A new generation of consumers

That focus on education is even more important as the profile of the assisted living resident is changing, the executive director said. 

For one, residents’ average age is increasing. Twenty years ago, she said, the average age was in the 75-to-80 year range. Today, however, the average age of an assisted living resident is around 85, “and growing by a couple of months every year,” meaning that residents are moving into communities more frail than were previous generations, Bethea said.

And residents are more likely now to need assistance to manage their greater number and degree of medical complexities, even though those complexities don’t require a nursing home level of care.

Those facts, Bethea said, require providers to be more mindful of the individuals moving into their communities, whether they can meet their needs, and, if so, what they must do to meet those needs.

Population health, she said, has the ability to play a role in improving resident outcomes. 

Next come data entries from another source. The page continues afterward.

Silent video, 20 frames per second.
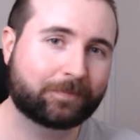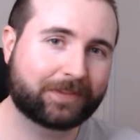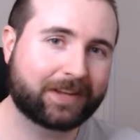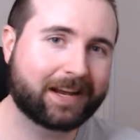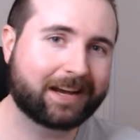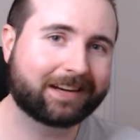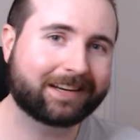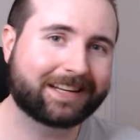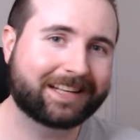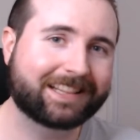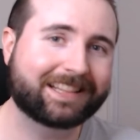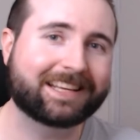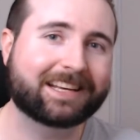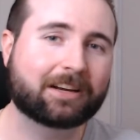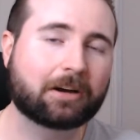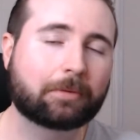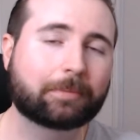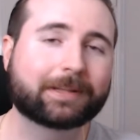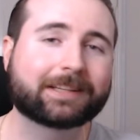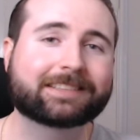down in the
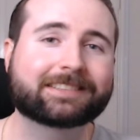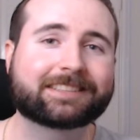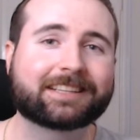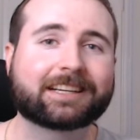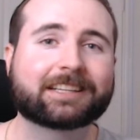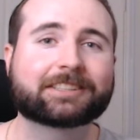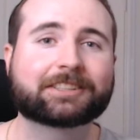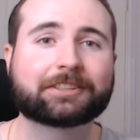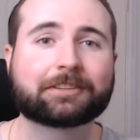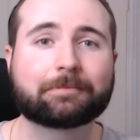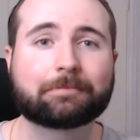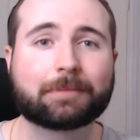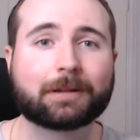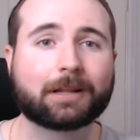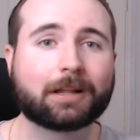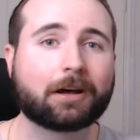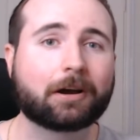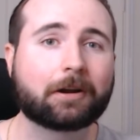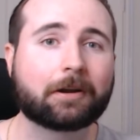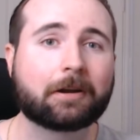comments section
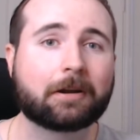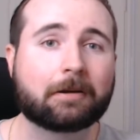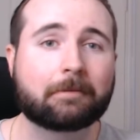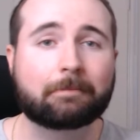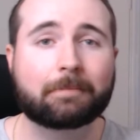below.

“Where coordination of care exists, we know that there are different outcomes. We know there are decreased rehospitalizations, often times a decrease in the number of medications residents are taking, a decrease in the number of falls,” Bethea said. “These are some of the things that are positively coining out of having coordination of care or involving population health in communities.”

Other benefits, she said, are that the quality-of-life improvement raised by addressing medical needs can lead to a longer length of stay for residents and a need for fewer staff members for providers.

Also changing is how providers approach the business, the panelists noted. Operators have needed to embrace various facets of doing business, including personalized care, technology integration, wellness and mental health programming, and affordability, according to Jill Schewe, AHCA/NCAL director of policy and regulatory affairs.

“Providers are having to come up with creative ways to do those things,” Schewe said. 

The best way to approach those changes is through data, according to AHCA/NCAL Director of Quality Improvement Pamela Truscott. 

“Anecdotal information isn’t enough” to offer prospective residents, Truscott said. “They want to see results, they want to see trends, they want to see how you compare to the neighbors down the street. They want to know by looking that you do what you say you’re going to do.”

Higher-performing providers set themselves apart from lower-performing providers by what they do with their data, she said, adding that the key is to look at the story the data are telling — where an organization shows strength and where opportunities for improvement are evident — and then acting.

Although data are collected in a variety of ways, Truscott said, customer satisfaction surveys are one way to gather information from residents, family members and team members on where an operator should direct quality improvement efforts. She added that quality improvement also circumvents arbitration regulations from “popping up,” because it places providers well ahead of the curve.

“Our residents are changing. They are changing by the second,” Truscott said. “It’s important to be able to continuously improve what we do for the betterment of our residents.”

NCAL Immediate Past Chairman Gerald Hamilton, owner and operator of BeeHive Homes, Albuquerque, NM, moderated the discussion.